Repeat all of the records verbatim.

Data for analysis START

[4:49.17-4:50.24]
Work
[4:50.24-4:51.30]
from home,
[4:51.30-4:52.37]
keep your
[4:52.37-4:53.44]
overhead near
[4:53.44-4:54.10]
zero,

Data for analysis END

▶ Answer box
[4:49.17-4:50.24]
Work
[4:50.24-4:51.30]
from home,
[4:51.30-4:52.37]
keep your
[4:52.37-4:53.44]
overhead near
[4:53.44-4:54.10]
zero,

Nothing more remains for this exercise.